Anna Maria Terracini nasce ad Algeri dove i suoi genitori si erano rifugiati dopo aver lasciato l’Italia nel 1938 per sfuggire alle Leggi razziali.
Il padre Enrico, Console Italiano si è interamente devoluto alla causa degli emigranti, pervaso di un grande senso del dovere tendeva ad eclissare la famiglia. La madre Jeanne Scebat, scrittrice e traduttrice, era la dolcezza in persona ed era molto comprensiva, anche Lei si interessava alla gente sfortunata. Entrambi i genitori appartenevano a famiglie di commercianti Ebrei e quindi con la consapevolezza di essere perseguitati, la consapevolezza di appartenere ad una minoranza produce in lei una grave ferita.

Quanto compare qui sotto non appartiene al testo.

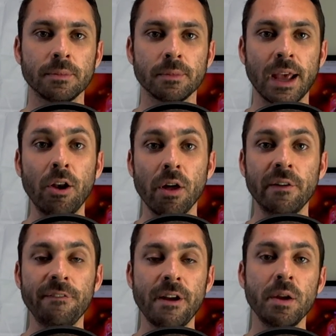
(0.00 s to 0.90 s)
Another
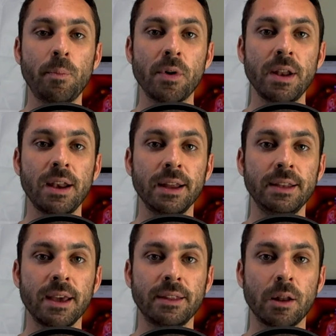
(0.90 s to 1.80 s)
very important
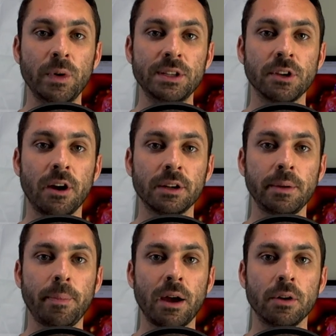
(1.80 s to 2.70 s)
idea that we talked
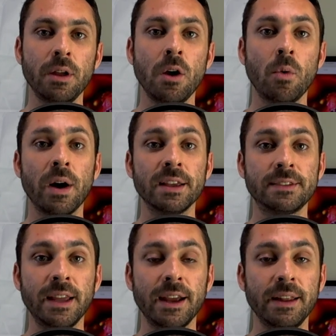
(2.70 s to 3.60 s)
about was
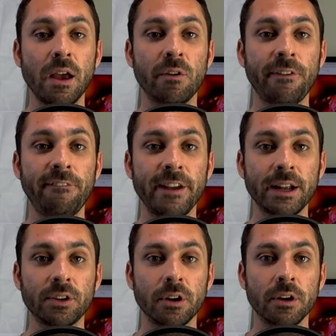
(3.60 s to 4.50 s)
the idea of a
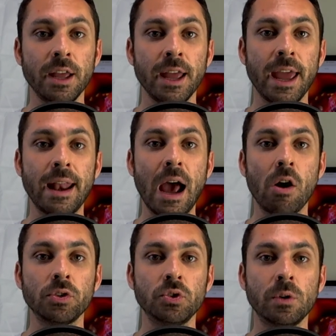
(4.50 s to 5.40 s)
vector and how
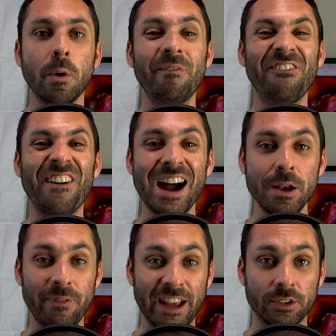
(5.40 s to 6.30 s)
to
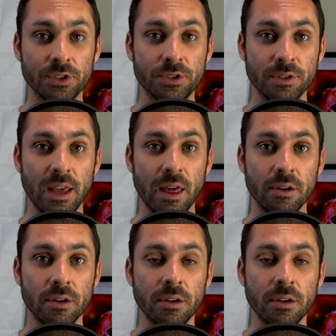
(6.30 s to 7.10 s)
combine vectors together.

La sua esistenza si presenta sotto il segno dei viaggi, dei cambiamenti di paesi, delle separazioni e delle instabilità. I continui viaggi la portano a frequentare diverse scuole, con l’impossibilità di stringere amicizia con altri bambini. Per sei anni vivrà in Svizzera nel Cantone dei Grigioni , nel 1952 il padre viene nominato Console a Dakar e il trasferimento nell’Africa nera per lei fu uno choc, si ritrova improvvisamente a passare da una vita piena di regole austere all’immersione in un Paese con un clima che mette alla prova la sua resistenza fisica e morale. Non sopportando il clima umido si trasferisce con la madre a Grasse in Francia, la separazione dal padre fu un nuovo sforzo di adattamento. I continui cambiamenti le scuole, lingue diverse, abitudini diverse la portano ad essere sempre in bilico tra sentimenti opposti.
Proprio questi sentimenti contrastanti la portano a dipingere, la pittura le procurerà momenti di pace interiore e i calma ma fatalmente la porterà all’isolamento e scatenerà in lei delle guerre interiori, dei combattimenti, dei lutti che faranno rinascere in lei il desiderio di dipingere.

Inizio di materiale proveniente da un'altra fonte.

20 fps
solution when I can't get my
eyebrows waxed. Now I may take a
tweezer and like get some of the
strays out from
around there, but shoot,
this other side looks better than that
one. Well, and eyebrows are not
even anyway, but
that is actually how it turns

Sarà la visita alla Biennale di Venezia del 1954 a decidere definitivamente la sua vocazione di pittrice, attirata soprattutto dalle composizioni astratte, si trattava per lei di reminiscenze essenziali che avevano la loro organizzazione in forma figurativa.
La strana magia dell’irreale, la speranza di rivelare l’invisibile, dove la gente diceva quello non assomiglia a niente Anna Maria capiva che un oggetto o la natura pazientemente scomposta poteva diventare, grazie ai colori, alla loro disposizione non una semplice forma ma il confronto con la pittura pura e alle innumerevoli possibilità che questa suggeriva.

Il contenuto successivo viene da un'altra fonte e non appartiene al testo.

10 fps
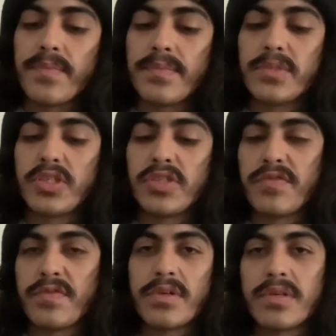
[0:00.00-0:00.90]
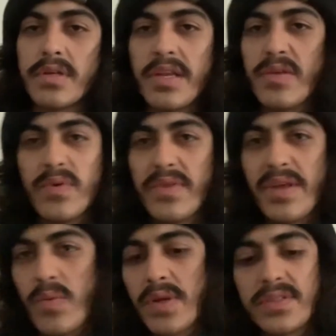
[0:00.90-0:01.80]
Just for anyone
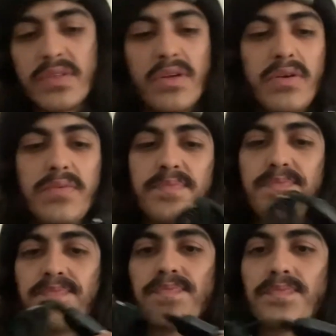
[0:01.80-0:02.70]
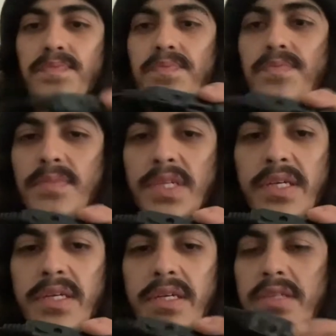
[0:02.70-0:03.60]
that wants to know, here
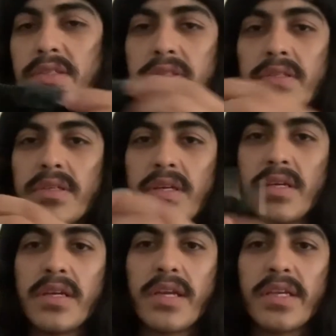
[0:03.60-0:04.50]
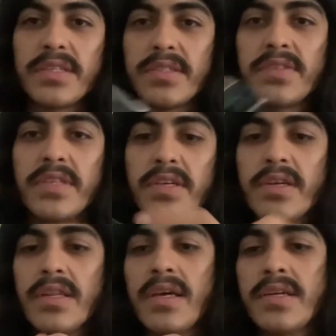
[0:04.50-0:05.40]
it is, connected to the cigarette
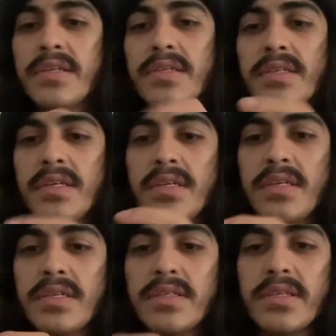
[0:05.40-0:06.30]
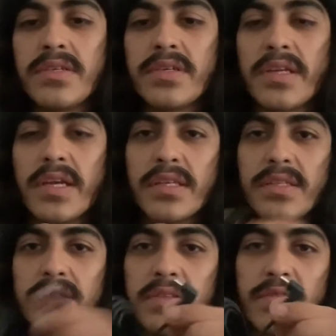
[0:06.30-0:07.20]
lighter, and then you connect it
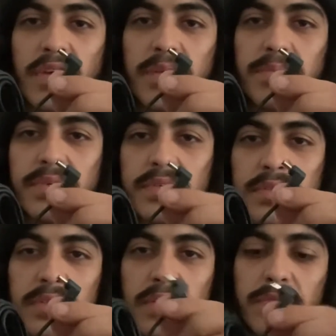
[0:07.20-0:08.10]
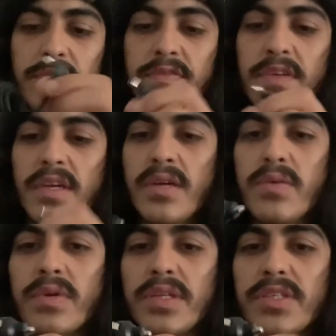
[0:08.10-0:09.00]
to the Viper itself,
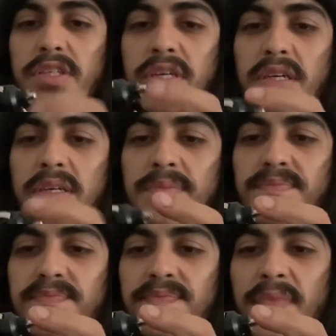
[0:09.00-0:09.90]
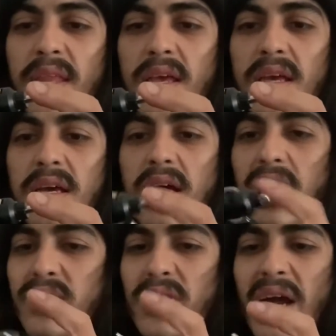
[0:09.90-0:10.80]
which I
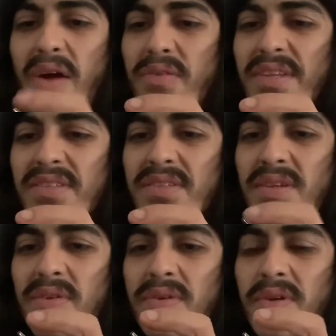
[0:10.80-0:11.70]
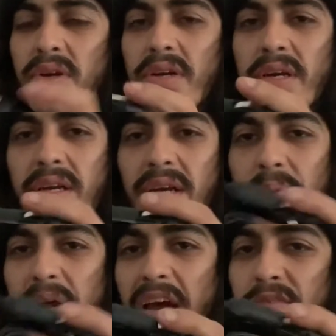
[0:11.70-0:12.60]
don't know how this is gonna, or I
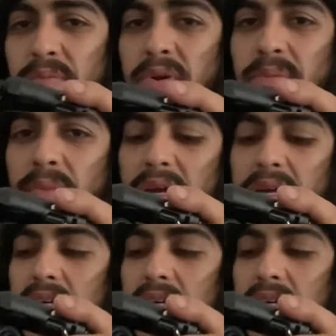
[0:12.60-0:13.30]
might have to put my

Denis Lavalle, scrittore e critico d’arte francese, scrive di lei che non ha mai smesso di interrogarsi sulle linee primitive che si sprigionano da un paesaggio ed appare ugualmente nella sua opera un altro pensiero altrettanto ricco ed interessante, la pittura di forma create da noi stessi ma che noi componiamo in gruppo umano.